Trade Secret laws can vary from state to state, however, there are similarities among the laws because almost all states have adopted some form of the Uniform Trade Secret Act ("UTSA"). In addition the U.S. has passed the Defend Trade Secrets Act which created, "federal civil cause of action, strengthening U.S. trade secret protection, with a choice for the parties between localized disputes under state laws or disputes under federal law, heard in federal courts." USPTO. Courts can protect your trade secrets as long as they remain secret. If the trade secret hold fails to main its secrecy or if it is independently discovered by a third party, or generally released to the public then the trade secret is lost, and your company cannot receive any protection for what you think is proprietary information.

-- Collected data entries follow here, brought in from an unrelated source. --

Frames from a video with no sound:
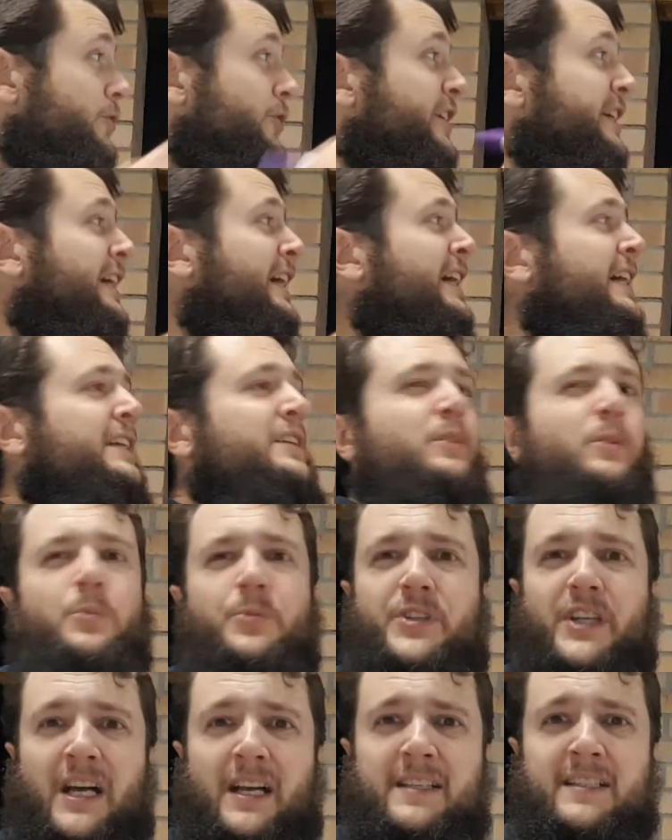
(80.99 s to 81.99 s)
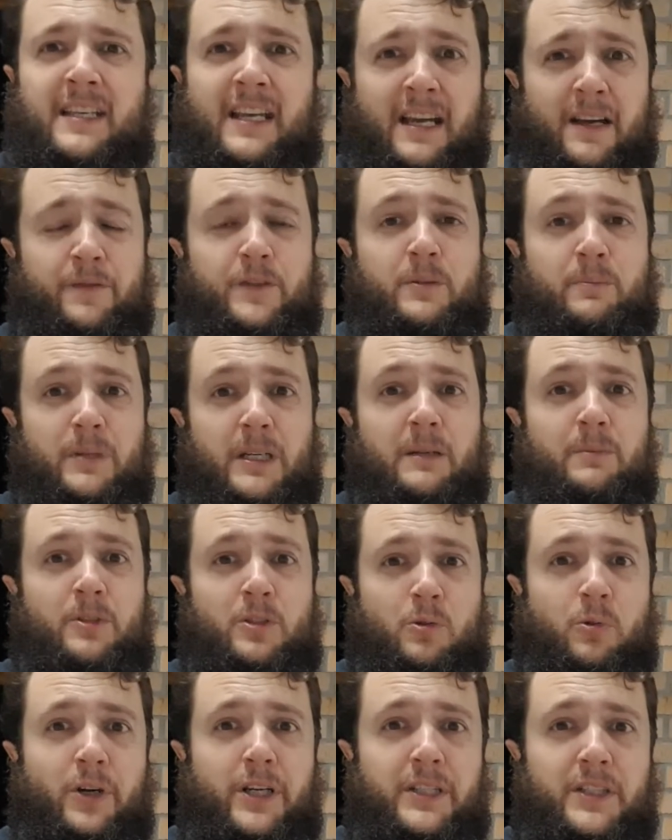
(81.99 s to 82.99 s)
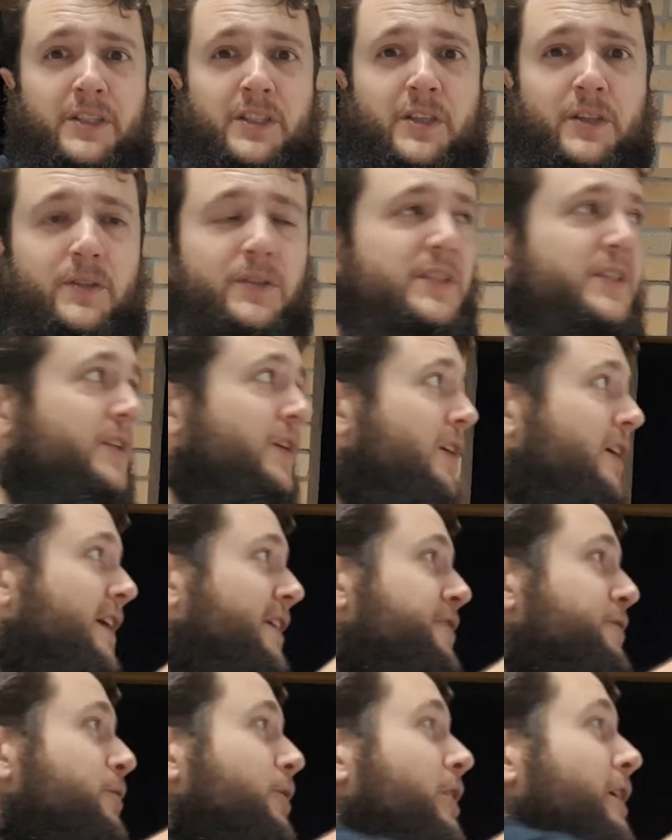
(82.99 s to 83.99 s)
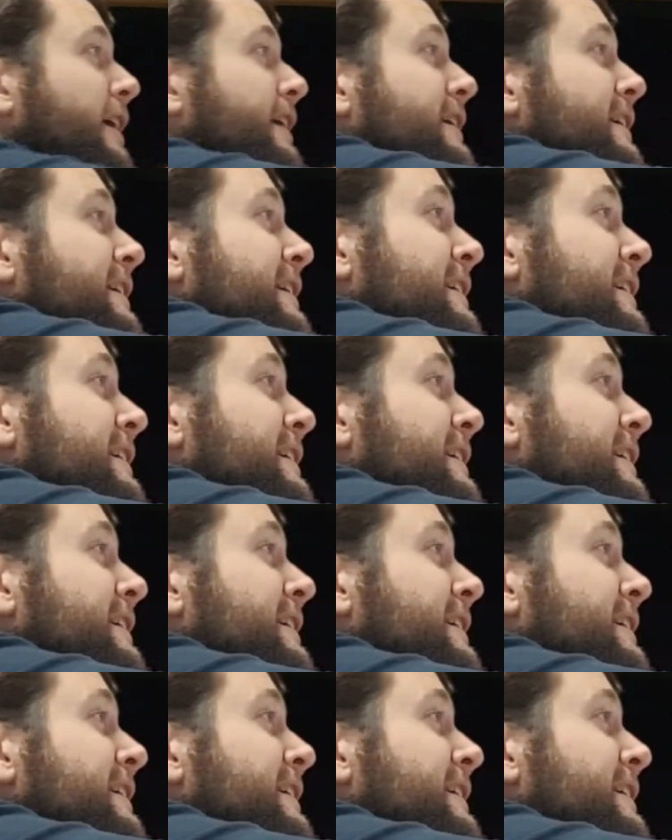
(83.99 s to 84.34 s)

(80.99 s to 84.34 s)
the angle does have to be between the 2 sides, right?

One of the best examples of a trade secret is Coca Cola's recipe for Coke, which is kept in a vault in Atlanta, Georgia.
Coca Cola Vault
 
 
Coca Cola Vault
Coke's trade secret has lasted for over 100 years and continues to be a trade secret today.
 
Courts can protect your trade secret by enjoining misappropriation. Misappropriation is defined as acquiring the trade secret "through improper means, or where it is disclosed or used without the express or implied consent of the trade secret owner after having been acquired under circumstances giving rise to a duty to maintain its secrecy. ‘Improper means’ include theft, bribery, misrepresentation, breach or inducement of a breach of a duty to maintain secrecy, or espionage through electronic or other means." IPO.org. If your trade secret has been misappropriated the courts can award you damages, court costs, and reasonable attorneys' fees.
 
For your trade secrets to be upheld in court you must take reasonable security precautions. This helps provide evidence that your information has and will remain a trade secret. Investment in these precautions shows the courts that the information has value to your company and is a viable trade secret. These security precautions notify the employees and others that your information is confidential, and any unauthorized use or disclosure is improper.